Answer to Problem 2.95P

$SG=\frac{3}{2}$

Explanation of Solution

Given information:

The width of uniform body is b. It’s in static equilibrium, when pivoted about point O.

Assume that the horizontal force acting on the panel is ${\text{F}}_{\text{H }}$ and can be given as below.

${\text{F}}_{\text{H }}=\gamma A{h}^1$

In above equation,

$\gamma$ - Specific weight of water

$A$ - Area which the horizontal force is acting on

$h^1$ - Distance between the top water level to the center of gravity of the panel (DG)

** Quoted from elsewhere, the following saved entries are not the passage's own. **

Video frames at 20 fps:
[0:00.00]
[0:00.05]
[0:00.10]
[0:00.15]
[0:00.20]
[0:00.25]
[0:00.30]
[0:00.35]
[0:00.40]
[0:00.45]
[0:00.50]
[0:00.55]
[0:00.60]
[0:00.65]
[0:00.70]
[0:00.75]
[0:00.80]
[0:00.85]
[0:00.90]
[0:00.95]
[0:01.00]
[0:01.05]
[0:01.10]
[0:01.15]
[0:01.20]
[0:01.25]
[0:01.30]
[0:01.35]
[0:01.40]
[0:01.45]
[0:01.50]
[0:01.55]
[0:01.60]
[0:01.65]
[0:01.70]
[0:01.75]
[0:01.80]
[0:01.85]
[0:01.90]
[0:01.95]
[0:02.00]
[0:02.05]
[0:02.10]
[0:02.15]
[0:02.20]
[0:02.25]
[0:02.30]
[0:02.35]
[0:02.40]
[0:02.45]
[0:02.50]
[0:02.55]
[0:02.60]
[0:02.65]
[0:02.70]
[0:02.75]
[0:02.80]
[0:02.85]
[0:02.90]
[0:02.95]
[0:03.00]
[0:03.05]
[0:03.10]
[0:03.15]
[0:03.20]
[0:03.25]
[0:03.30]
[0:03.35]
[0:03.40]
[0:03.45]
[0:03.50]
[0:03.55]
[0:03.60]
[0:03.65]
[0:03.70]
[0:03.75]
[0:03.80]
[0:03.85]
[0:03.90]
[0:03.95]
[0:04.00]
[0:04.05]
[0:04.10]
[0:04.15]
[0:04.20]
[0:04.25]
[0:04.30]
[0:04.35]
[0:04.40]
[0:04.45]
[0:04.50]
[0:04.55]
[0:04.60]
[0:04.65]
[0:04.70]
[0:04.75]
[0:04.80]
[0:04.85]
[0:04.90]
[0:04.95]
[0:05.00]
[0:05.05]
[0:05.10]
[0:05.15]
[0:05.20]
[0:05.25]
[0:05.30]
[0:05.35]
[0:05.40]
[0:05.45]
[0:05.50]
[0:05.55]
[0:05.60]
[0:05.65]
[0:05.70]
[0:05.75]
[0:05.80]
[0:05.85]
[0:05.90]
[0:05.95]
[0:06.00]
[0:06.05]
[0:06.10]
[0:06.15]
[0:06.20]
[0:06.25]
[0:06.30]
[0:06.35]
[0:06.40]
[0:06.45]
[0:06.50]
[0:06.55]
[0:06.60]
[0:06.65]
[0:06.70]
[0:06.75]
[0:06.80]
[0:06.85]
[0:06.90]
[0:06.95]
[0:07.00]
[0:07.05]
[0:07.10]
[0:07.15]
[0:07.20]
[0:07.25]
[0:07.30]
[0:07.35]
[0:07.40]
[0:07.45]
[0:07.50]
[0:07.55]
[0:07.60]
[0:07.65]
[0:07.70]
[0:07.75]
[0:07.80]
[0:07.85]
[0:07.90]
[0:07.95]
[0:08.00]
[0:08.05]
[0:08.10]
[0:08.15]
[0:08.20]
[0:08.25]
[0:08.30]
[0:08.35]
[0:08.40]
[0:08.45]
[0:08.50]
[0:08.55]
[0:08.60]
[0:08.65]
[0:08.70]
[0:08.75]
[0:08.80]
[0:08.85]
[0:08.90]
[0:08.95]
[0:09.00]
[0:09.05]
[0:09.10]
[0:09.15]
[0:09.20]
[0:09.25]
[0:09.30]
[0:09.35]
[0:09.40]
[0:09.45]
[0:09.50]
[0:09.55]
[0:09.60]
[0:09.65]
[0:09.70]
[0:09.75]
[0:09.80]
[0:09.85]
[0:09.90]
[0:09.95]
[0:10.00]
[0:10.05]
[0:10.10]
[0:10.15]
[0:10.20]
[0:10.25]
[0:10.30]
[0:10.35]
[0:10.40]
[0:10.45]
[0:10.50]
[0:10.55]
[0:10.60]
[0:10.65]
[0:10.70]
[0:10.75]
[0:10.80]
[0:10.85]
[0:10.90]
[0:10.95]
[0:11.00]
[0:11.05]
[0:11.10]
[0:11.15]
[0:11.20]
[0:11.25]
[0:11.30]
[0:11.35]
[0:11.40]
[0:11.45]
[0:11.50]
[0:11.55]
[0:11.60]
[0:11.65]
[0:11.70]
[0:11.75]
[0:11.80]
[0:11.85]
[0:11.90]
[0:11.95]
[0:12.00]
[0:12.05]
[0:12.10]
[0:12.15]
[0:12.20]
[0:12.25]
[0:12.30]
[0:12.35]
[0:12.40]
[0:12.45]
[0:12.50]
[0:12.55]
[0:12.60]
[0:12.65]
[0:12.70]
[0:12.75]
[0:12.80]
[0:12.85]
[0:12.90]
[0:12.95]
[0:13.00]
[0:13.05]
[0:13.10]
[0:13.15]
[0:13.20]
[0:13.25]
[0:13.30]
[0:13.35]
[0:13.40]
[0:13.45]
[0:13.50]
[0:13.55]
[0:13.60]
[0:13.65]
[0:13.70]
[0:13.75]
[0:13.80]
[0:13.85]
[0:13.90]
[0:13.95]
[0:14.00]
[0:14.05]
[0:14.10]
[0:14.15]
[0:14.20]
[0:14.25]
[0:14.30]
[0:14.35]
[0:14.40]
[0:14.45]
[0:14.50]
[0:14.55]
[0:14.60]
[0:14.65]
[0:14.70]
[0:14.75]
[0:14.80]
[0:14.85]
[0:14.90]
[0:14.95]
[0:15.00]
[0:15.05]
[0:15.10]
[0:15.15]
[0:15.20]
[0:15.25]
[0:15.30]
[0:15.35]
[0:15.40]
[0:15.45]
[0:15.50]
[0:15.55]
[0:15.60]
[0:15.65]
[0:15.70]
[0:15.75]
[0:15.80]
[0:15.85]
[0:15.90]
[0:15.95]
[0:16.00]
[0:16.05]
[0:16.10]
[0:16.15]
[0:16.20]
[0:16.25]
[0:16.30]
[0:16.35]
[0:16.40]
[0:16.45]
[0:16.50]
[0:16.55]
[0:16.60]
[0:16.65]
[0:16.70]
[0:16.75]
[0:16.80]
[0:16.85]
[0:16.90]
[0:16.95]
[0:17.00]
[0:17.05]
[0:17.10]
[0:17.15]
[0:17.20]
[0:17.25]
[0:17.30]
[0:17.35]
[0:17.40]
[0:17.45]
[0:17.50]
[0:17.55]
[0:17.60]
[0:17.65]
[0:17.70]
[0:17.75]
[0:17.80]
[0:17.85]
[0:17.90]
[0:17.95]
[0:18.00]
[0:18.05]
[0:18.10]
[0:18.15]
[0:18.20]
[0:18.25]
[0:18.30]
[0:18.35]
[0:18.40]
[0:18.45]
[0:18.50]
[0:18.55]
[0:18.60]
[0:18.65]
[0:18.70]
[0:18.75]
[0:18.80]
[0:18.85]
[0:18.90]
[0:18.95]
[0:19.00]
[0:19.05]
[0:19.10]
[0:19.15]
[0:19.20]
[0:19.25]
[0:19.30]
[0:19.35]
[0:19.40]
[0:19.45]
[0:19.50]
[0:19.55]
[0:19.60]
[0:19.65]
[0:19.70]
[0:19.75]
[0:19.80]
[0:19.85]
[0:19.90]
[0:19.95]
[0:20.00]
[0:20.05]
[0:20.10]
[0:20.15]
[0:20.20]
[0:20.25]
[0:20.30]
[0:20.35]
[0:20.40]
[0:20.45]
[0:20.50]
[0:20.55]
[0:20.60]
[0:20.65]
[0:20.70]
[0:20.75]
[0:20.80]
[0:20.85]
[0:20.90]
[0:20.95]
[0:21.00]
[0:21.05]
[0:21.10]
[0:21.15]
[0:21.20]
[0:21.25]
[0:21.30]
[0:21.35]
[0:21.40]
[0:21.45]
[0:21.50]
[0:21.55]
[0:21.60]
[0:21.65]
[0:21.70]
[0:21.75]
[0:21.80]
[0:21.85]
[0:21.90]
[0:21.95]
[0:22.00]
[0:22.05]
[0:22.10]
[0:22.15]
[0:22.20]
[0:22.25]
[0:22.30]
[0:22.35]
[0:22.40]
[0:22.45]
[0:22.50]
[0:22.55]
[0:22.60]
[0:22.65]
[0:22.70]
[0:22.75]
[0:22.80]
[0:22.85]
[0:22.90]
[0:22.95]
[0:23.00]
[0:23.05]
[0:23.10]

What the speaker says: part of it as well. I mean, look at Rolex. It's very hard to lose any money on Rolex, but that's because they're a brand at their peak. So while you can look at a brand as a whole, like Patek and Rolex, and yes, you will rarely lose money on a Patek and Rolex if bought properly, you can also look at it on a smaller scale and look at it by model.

Assume that the vertical force acting on the panel is ${\text{F}}_{\text{v }}$ and can be given as below:

${\text{F}}_{\text{v }}=\gamma {(Vol)}_{above}OC$

$=\gamma Ah$

In above equation,

$\gamma$ - Specific weight of water

$A$ - Area above the panel

$h$ - Width of the panel

The below equation is used to find the line of action of horizontal force ${\text{F}}_{\text{H }}$

$y=-\frac{I}{A{h}^1}$

In above equation,

$y$ - Distance from the center of gravity (G) to the line of action.

$I$ - Inertia of the plane which the horizontal force is acting on.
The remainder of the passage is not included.